┌─ Working data

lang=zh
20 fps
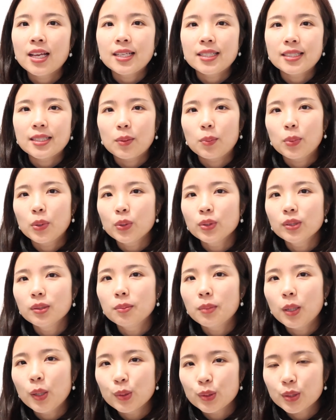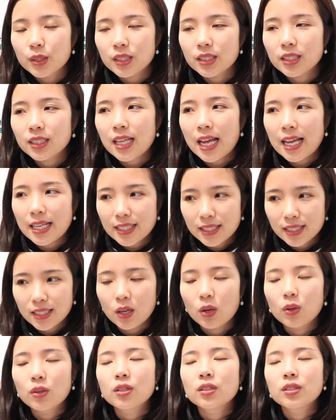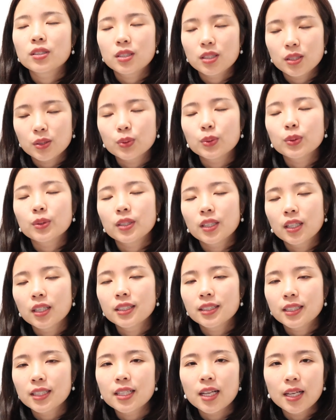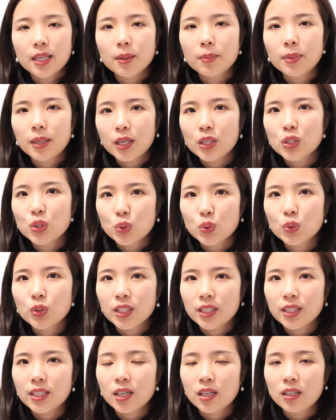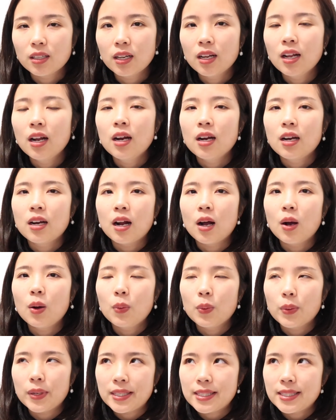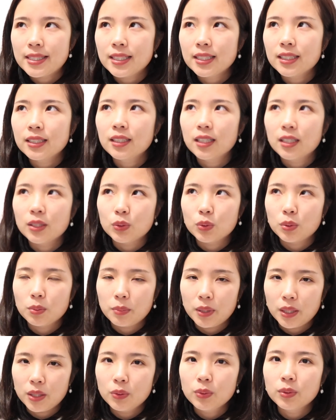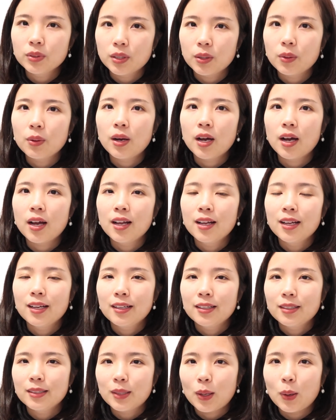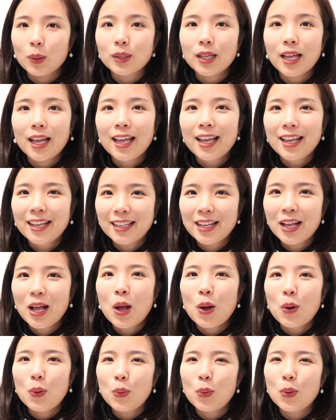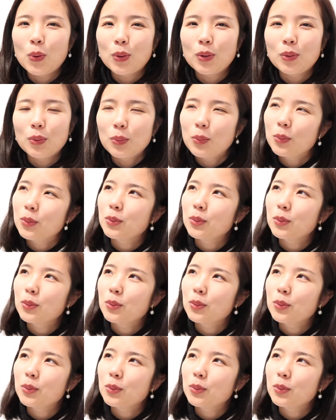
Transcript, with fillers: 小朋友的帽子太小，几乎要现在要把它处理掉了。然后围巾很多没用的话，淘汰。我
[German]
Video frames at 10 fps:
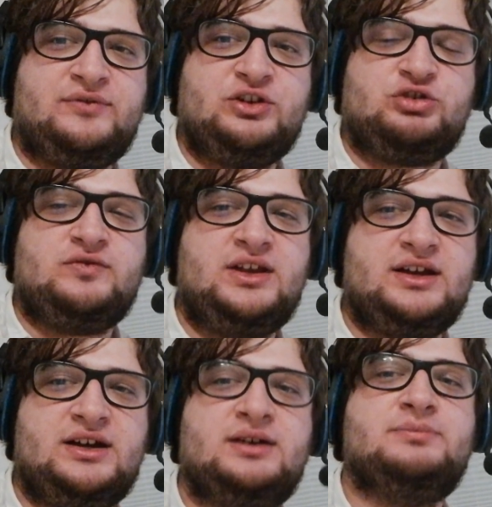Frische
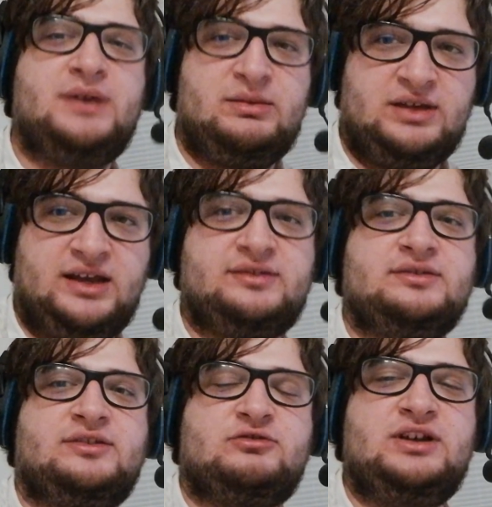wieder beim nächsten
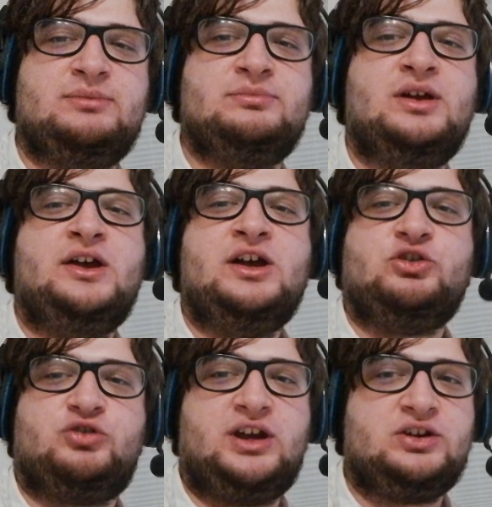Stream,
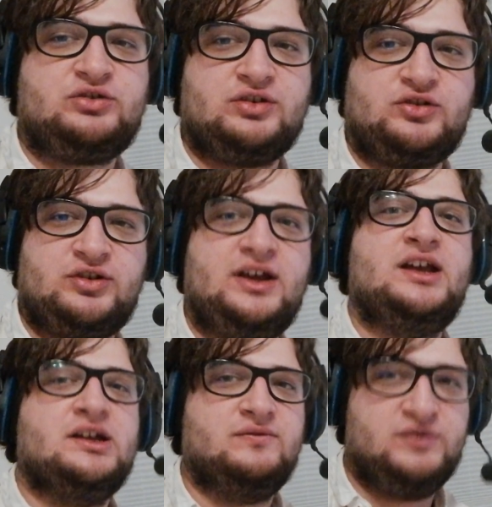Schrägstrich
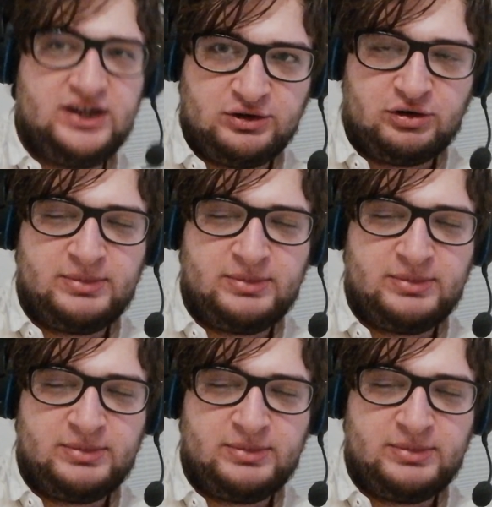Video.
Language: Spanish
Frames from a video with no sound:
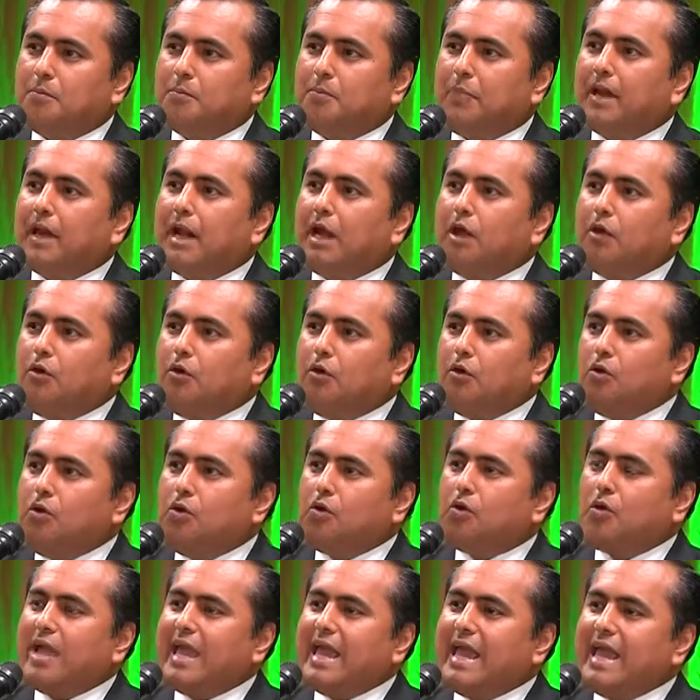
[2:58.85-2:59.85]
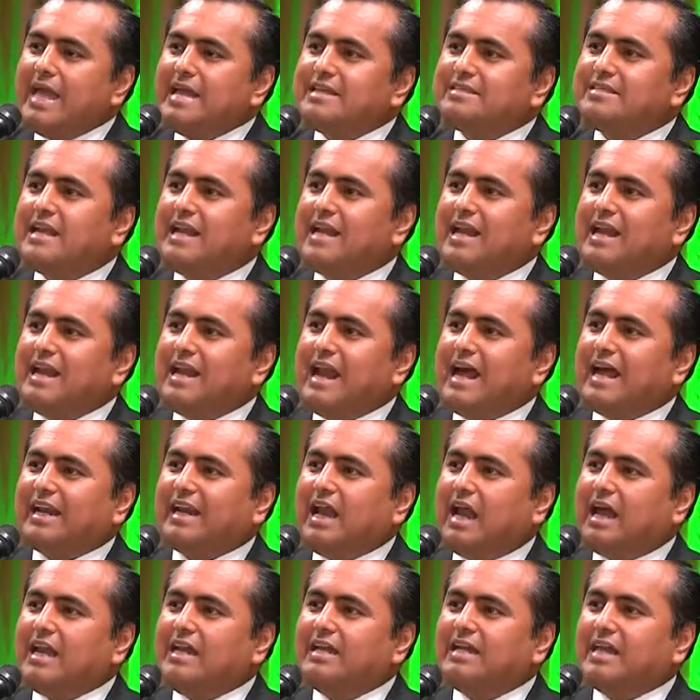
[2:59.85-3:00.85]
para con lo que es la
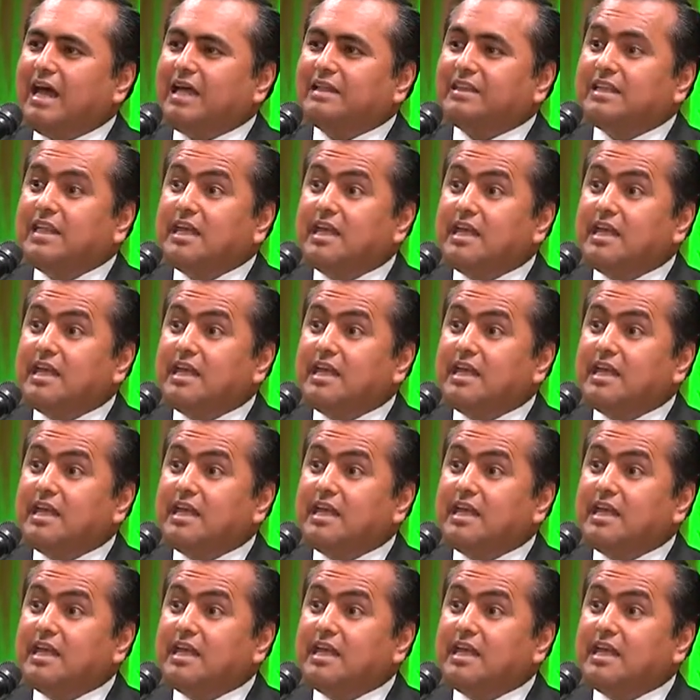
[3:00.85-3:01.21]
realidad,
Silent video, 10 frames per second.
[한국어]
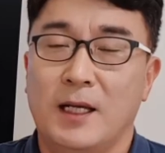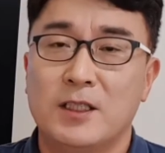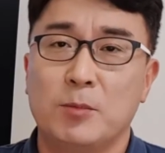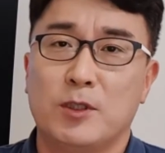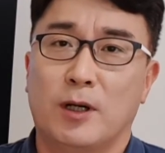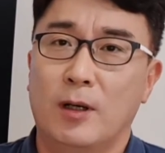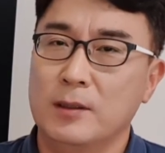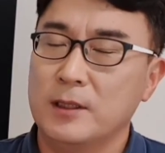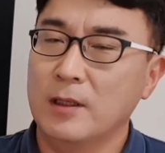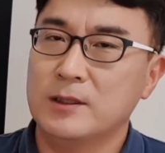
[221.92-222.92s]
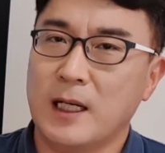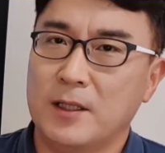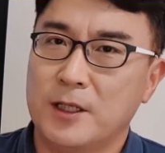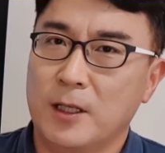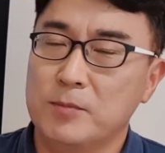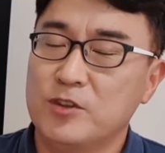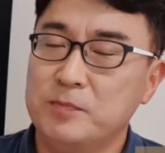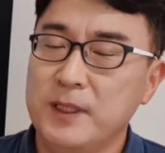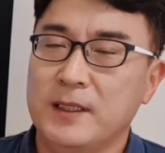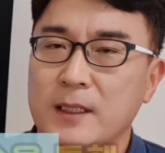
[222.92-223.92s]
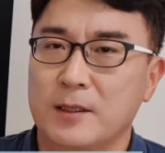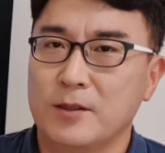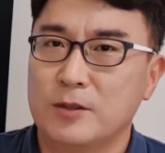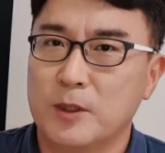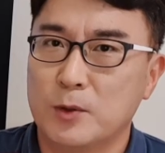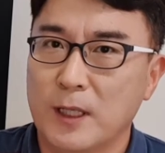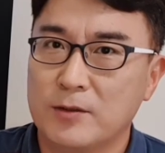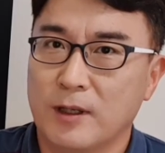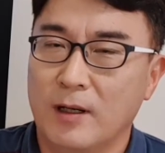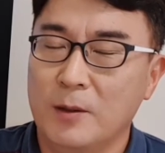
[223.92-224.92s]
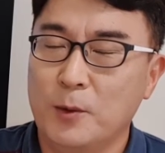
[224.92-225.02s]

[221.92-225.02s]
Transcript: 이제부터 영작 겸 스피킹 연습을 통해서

└─

→ Problem to work on
Please set down exactly the lines from the one holding "Video frames at" through the last line of the entries, both ends included, and skip pictures.

→ Written reply
Video frames at 10 fps:
Frische
wieder beim nächsten
Stream,
Schrägstrich
Video.
Language: Spanish
Frames from a video with no sound:
[2:58.85-2:59.85]
[2:59.85-3:00.85]
para con lo que es la
[3:00.85-3:01.21]
realidad,
Silent video, 10 frames per second.
[한국어]
[221.92-222.92s]
[222.92-223.92s]
[223.92-224.92s]
[224.92-225.02s]

[221.92-225.02s]
Transcript: 이제부터 영작 겸 스피킹 연습을 통해서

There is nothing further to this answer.